Asked how many locations are suitable for luxury brands, Taubman replied, “There are as many as two dozen regional malls and 20 to 25 street locations” suitable for the likes of Chanel, Gucci and St. John. “These companies could have 40 to 50 stores”.
Chanel had a somewhat different perspective on expansion potential. As Chanel president and chief operating officer Arie Kopelman, said: “Twenty to 25 maybe, not 40. That’s never going to happen, though it depends on price points and range of offerings. The name of the game is growing market share in the markets you are in. Expansion certainly for Chanel is very limited.”
Chanel operates 18 stores in the U.S. and will open a Rue Royale shop, selling Chanel shoes and accessories, in the Millenia and another on Madison Avenue, with an adjacent Chanel fine jewelry shop. A Rue Royale already operates in the Mall at Short Hills. “We may do more Rue Royale stores. A concept for selling shoes, bags and accessories is something different,” Kopelman said. But with full-line Chanel stores, “for the kind of volume you need to do to make money, there aren’t really a tremendous amount of markets. Unless a store can do $4 million or $5 million, it probably isn’t worth doing.”
A luxury brand must also consider whether its own store would cannibalize a wholesale account in the market, Kopelman added. He sees between 12 and 20 markets suitable for designer shops generally.
Demonstrating some flexibility, Taubman is considering international opportunities and formats other than luxury. He said he is exploring a couple of sites in Canada, including one in Montreal, which in a year could begin construction. That would be a value-oriented center. Taubman also broke ground last week on Stony Point Fashion Park in Richmond, Va., a 690,000-square-foot open-air center that will house 90 stores and four restaurants. It’s seen opening in September 2003. A mall in Oyster Bay, New York, where Neiman’s wants in, is stalled by politics.
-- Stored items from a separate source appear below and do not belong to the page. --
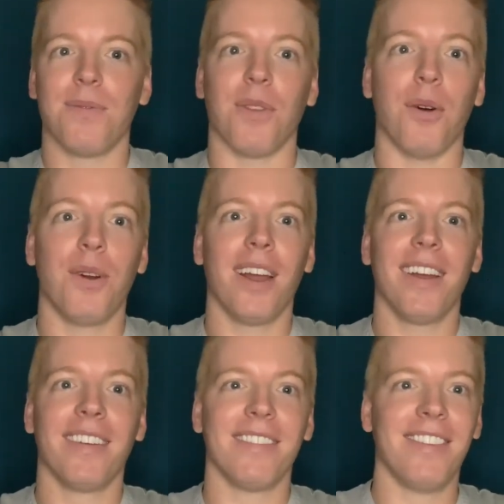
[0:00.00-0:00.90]
okay,
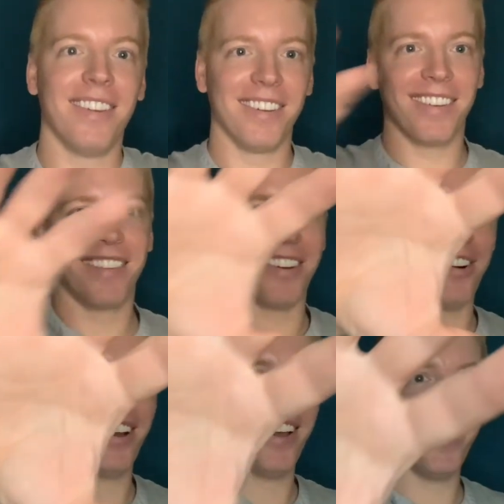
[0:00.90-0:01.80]
go
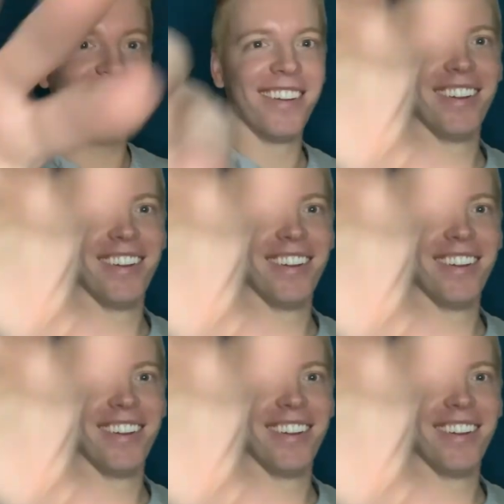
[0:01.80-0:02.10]
ahead.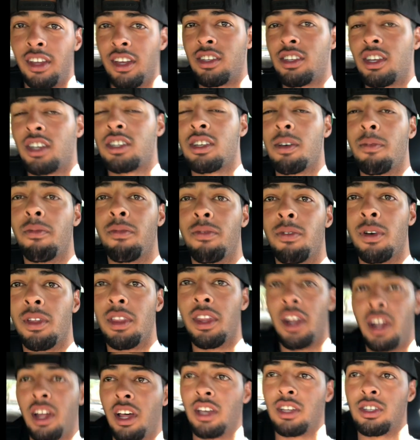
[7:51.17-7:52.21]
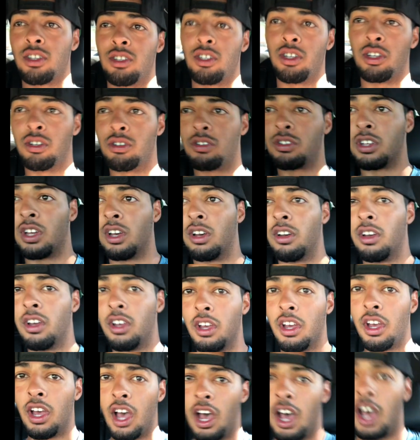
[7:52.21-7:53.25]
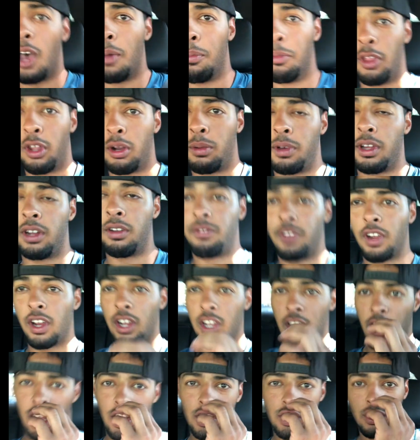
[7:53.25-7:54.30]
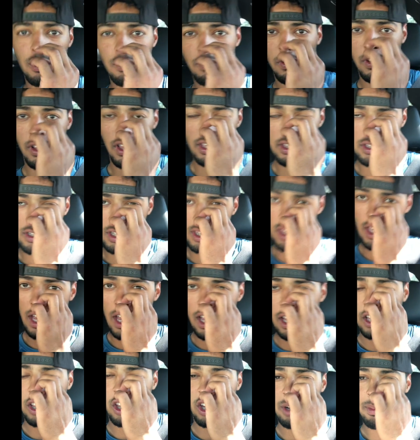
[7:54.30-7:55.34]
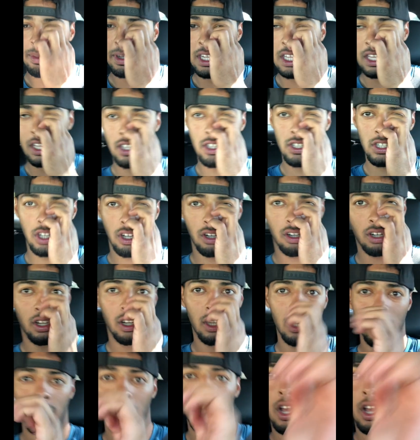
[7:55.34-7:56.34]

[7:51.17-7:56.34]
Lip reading: like something fun that I like to do. So a little bit of variation to that, a little bit easier,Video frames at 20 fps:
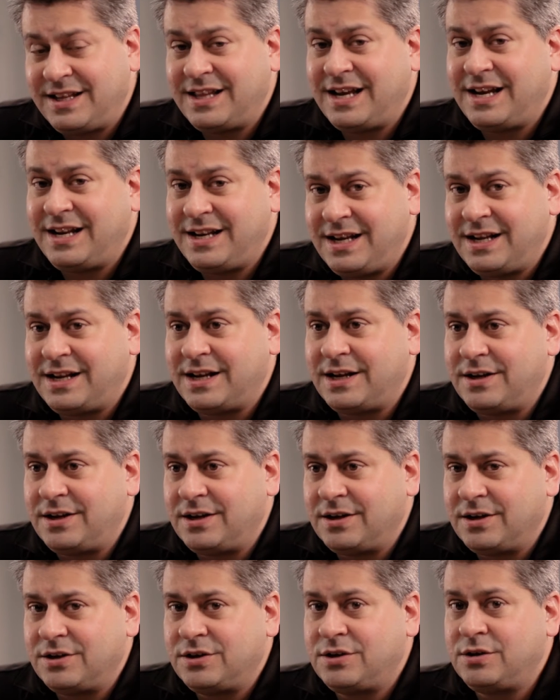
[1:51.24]
they needed
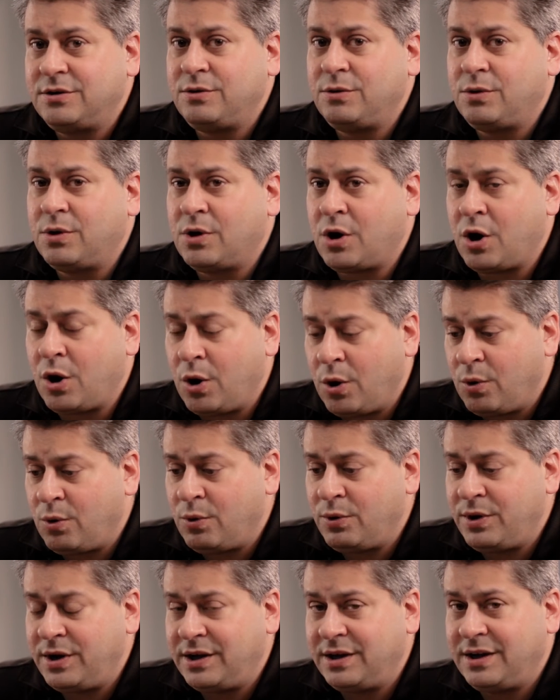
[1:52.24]
to
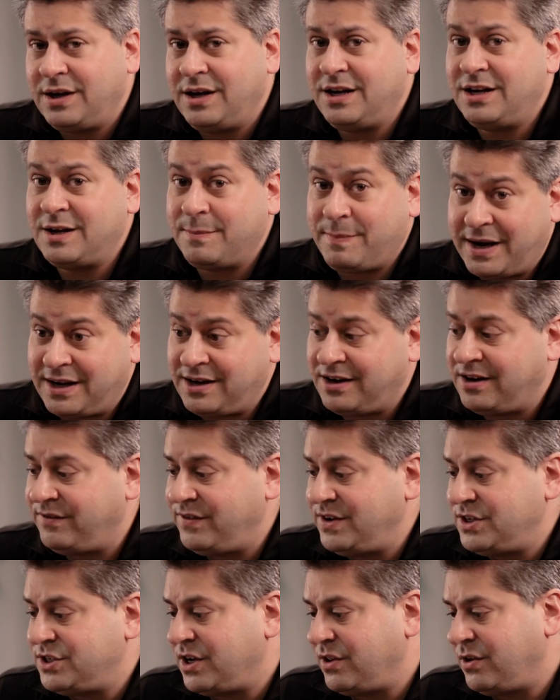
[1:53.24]
code independent of
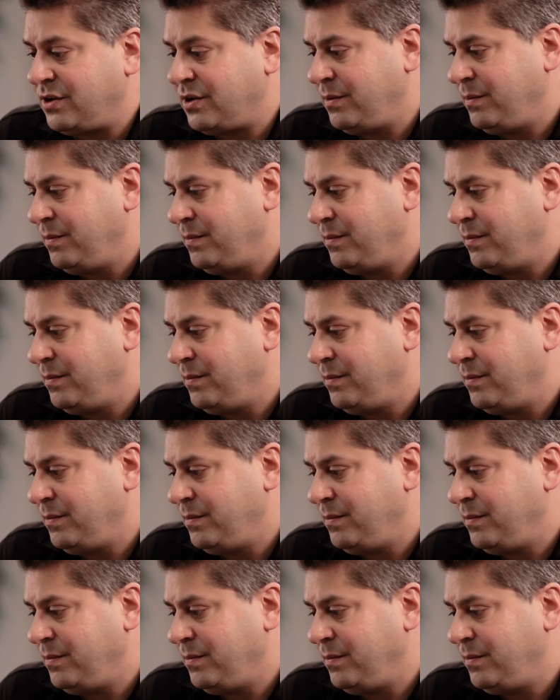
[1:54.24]
each other.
But perhaps the most significant mall development, as Taubman sees it, has nothing to do with lifestyle centers or retail/residential villages. It has to do with people returning to malls post-Sept. 11.
“If you look at the traffic, generally it’s back at our centers. That’s based on anecdotal and hard data,” he said. “The bigger shopping centers are the ones that are drawing customers. They are coming from longer distances. They want to stay longer because they find more services, more convenience in shopping, more comparative shopping. It’s an enclosed safe environment with easy parking. All these things represent value. The average stay time in a typical mall is one hour, 10 minutes. The average stay time at a Taubman mall is at least double that.
“The question is whether people are buying at the same rates.”